If your company anticipates seeking financing from venture capital funds or other institutional investors in the near future, we strongly recommend forming your company as a C-Corporation. Venture capital funds and other institutional investors generally expect to receive preferred stock in exchange for their investment in your company, which may only be issued by a C-Corporation.
If you do not plan on seeking venture capital or other institutional financing, then an S-Corporation or an LLC may be a better choice as they each enjoy single-level taxation. In this case, we generally recommend forming an LLC because you will have access to a larger investor base and you are able to issue multiple share classes having different rights and preferences, similar to a C-Corporation.

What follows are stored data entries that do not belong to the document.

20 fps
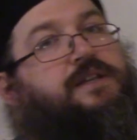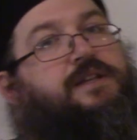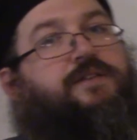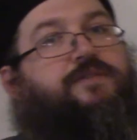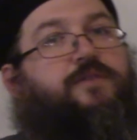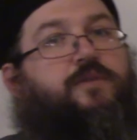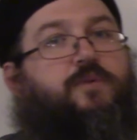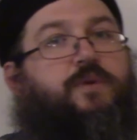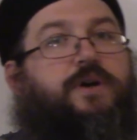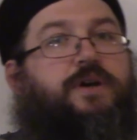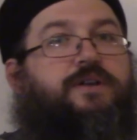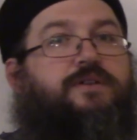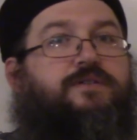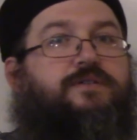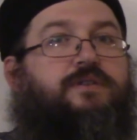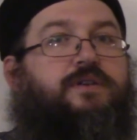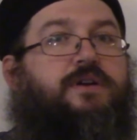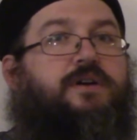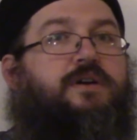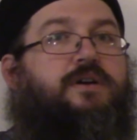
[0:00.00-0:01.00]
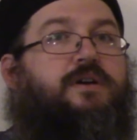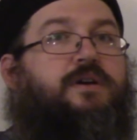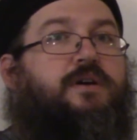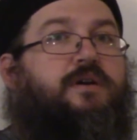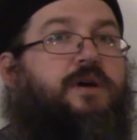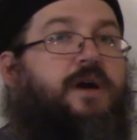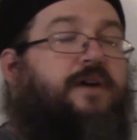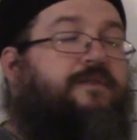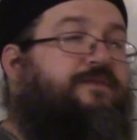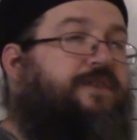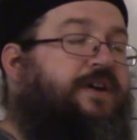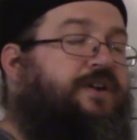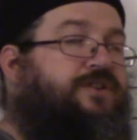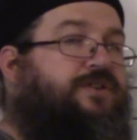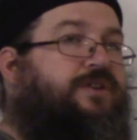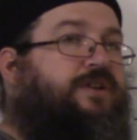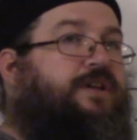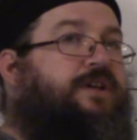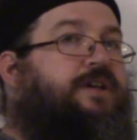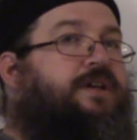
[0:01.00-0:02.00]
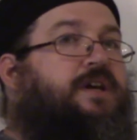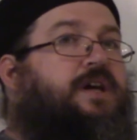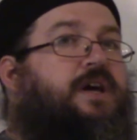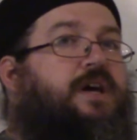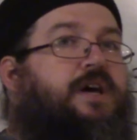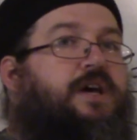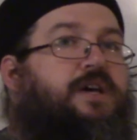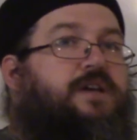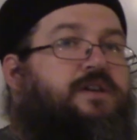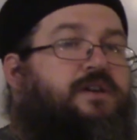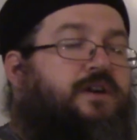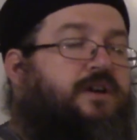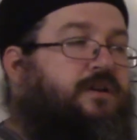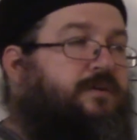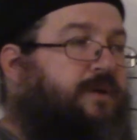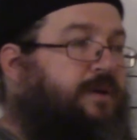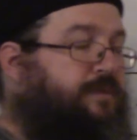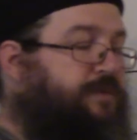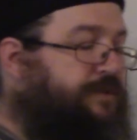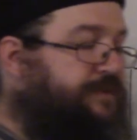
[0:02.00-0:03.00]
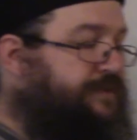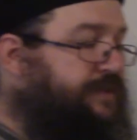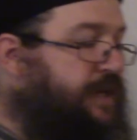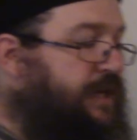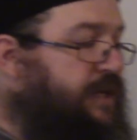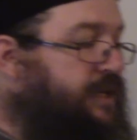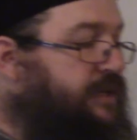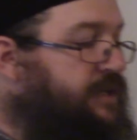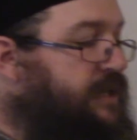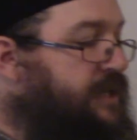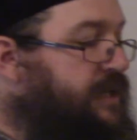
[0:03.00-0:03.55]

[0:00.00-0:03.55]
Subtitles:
different ways. Eventually, you're going to be able to say it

However, if you plan to run a family or closely-held business having only individual U.S. investors, and you don’t care about issuing different classes of equity, then an S-Corporation may be a better choice than an LLC because the governing documents are less complex than an LLC’s, equity awards are easier to grant and convertible note financings are less complicated.
This article provides general guidelines and includes important factors for consideration in your entity selection. Because of the number of factors involved, there is not always one “right” answer, and these general guidelines may not apply to your situation. For example, initially forming your company as an LLC and later converting to a C-Corporation may make the most sense for you if you plan to initially self-fund your company and then seek venture financing several years after initial formation. This approach would allow the initial start-up losses to be allocated to your company’s founders and early-round investors, but would also allow you to seek venture financing when the time is right for you.
Given all of the nuances involved with entity type selection, we recommend you seek the advice of legal counsel when deciding on the best entity type for your company.